とろけるゼラチンの上品な味が、固形物の主張をマイルドに包み、微かな噛みごたえが消えると柔らかい感触が喉の内側を滑る。
タピオカジュースを飲んだときのような新触感!
感動していると、テーブルの脇にいた幼いメイドさんが物珍しそうにのぞき込んできた。
「といたさま、おいしいです?」
サラサラの黒髪の下でクリッとした目を向けてくる。
湯上りなのか顔は少し火照っている。着ているのはメイド服だけど、布質からしてパジャマだ。
「これ、初めて食べたけどおいしいよ。チョコちゃんはもう夕飯食べたの?」
「きょうはふぁぱいです」
「ふぁぱい?」
「ふぁぱいです」
「へえ、ふぁぱいかぁ~」
チョコちゃんの表情からすると『ふぁぱい』ではないらしいけど、舌ったらずな発音が可愛いのでスルー。
「といたさま、ふぁぱいよりおまーとおいしいです?」
「ふぁぱいは食べたことないけど、オマートっていうの? これはおいしいよ」
「といたさま、えらいです」
「えらいのか……?」
よくわからずに聞き返すと、背後から声が聞こえた。
「オマートは治癒料理ですから、子供はみんな嫌がるんですよ。ちなみに、“ファパッリ”は、薄くてパリパリした食感のお料理です」
振り返るとオレンがいた。
俺とトマトが今日救出したメイドさん。表情は笑顔ではないけど、人当たりの良さを感じる明るさが戻っている。
「治癒料理でこのおいしさは凄いな。オレンはもう夕飯は食べれるか?」
「私もこれから食べます。もう大丈夫ですよ。鳥太様のおかげです」
「よかった。次の仕事、いいところが見つかるといいな」
オレンの雰囲気から、フィルシーさんと話してスッキリしたのが何となくわかる。
オレンは橙色の瞳をパチパチさせながら、人懐っこい声で言った。
「鳥太様、やっぱりお優しい方なのですね。さっきトマトやフィルシーさんから、鳥太様のお話をたくさん伺ってきました」
「俺の話……ここに来てからヘマしてばっかりな気がするな……」
「いいえ、みんな口を揃えてお優しい方だと言っていますよ。それに…………今日はとてもかっこよかったです……」
急に小声になった。
俺は視線を逸らしてブルーハを喉を流し込む。薄水色の液体。こちらではメジャーな飲み物だ。お茶やミネラルウォーターのような扱いらしい。

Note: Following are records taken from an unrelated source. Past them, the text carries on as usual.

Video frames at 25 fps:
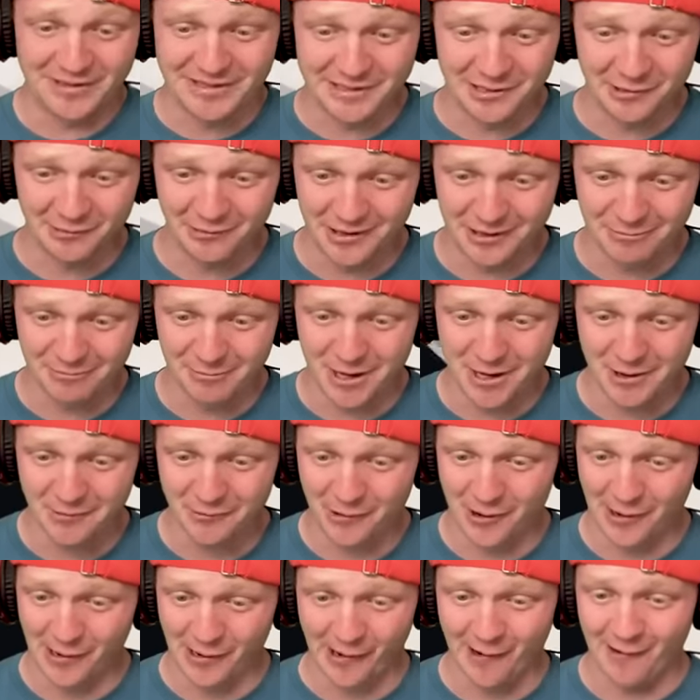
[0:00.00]
still with me,
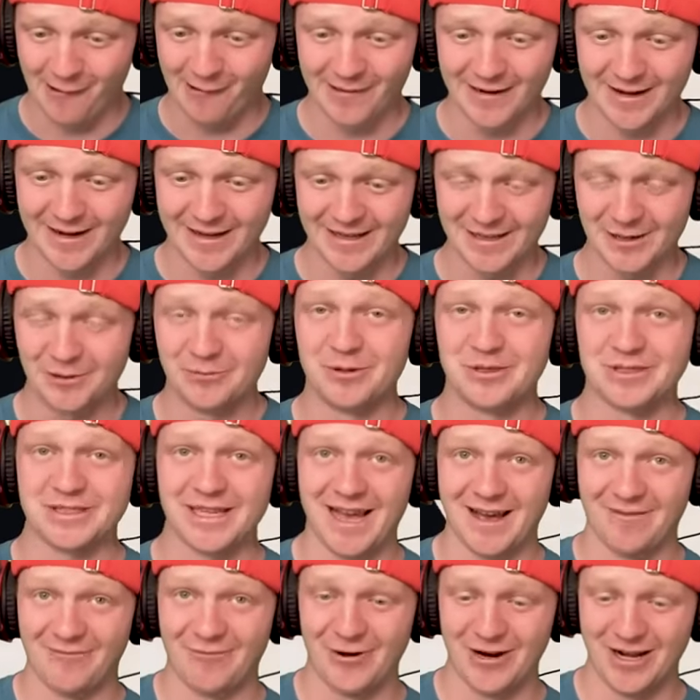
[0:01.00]
we're already almost
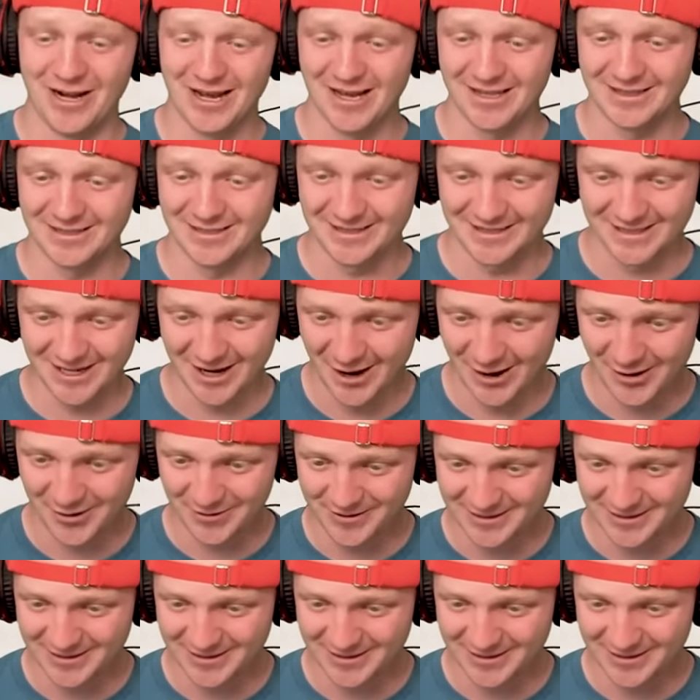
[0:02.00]
halfway done. So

と照れから気を紛らわせていると、オレンはチョコちゃんのほっぺたをこねくり回しながら、もじもじし始めた。
「鳥太様、お食事が終わったらフィルシーさんと今日のことについてお話すると思うのですが…………もしもお世話役がいらっしゃらないのでしたら、私にさせていただけませんか……?」
上目遣いで破壊力抜群の台詞を言われてしまった。
けど、頷いてしまいたい気持ちを、ぐっと堪える。
本当なら、お世話役なんて面倒なことを誰かに頼むのは気が重かった。オレンみたいな笑顔の可愛いメイドさんが引き受けてくれるのなら夢みたいな話だ。
けど、俺は今日オレンに会ったばかりで、彼女のことを何も知らない。オレンも俺のいい一面しか見ていない。これから印象は変わっていくと思う。
マカロが言っていたように、メイドさんは主人を選べない。
たとえお世話役だとしても、後悔するかもしれいない選択をさせるわけにはいかない。
「ありがとう。けど、ごめん。俺はこの辺りのことをよく知らないから、お世話役には迷惑かけると思うんだ」
異世界から来た俺は何も知らない。
トマトの反応から見ても、おそらく俺は“人を従える器”じゃないだろう。
そんな俺に仕えてくれるのは、忠誠心ではなく、単純に善意でお世話をしてくれそうなあの子しかいないと思う。
「だから、もう頼む相手は決めてるんだ。気持ちだけ受け取っておくよ」
「そうですか……残念です」
オレンは寂しそうに言った後、ふっと息を吐いた。
「お世話役の子には嫉妬してしまいますが、私はいつでも鳥太様のお手伝いをします。私にできることがあれば、いつでも呼んでくださいね」
オレンが見せた笑顔は橙色の輝きを放ちながら、微かな憂いを帯びていた。
その魅力的な笑顔に抗えるはずもなく、俺は素直に頷いた。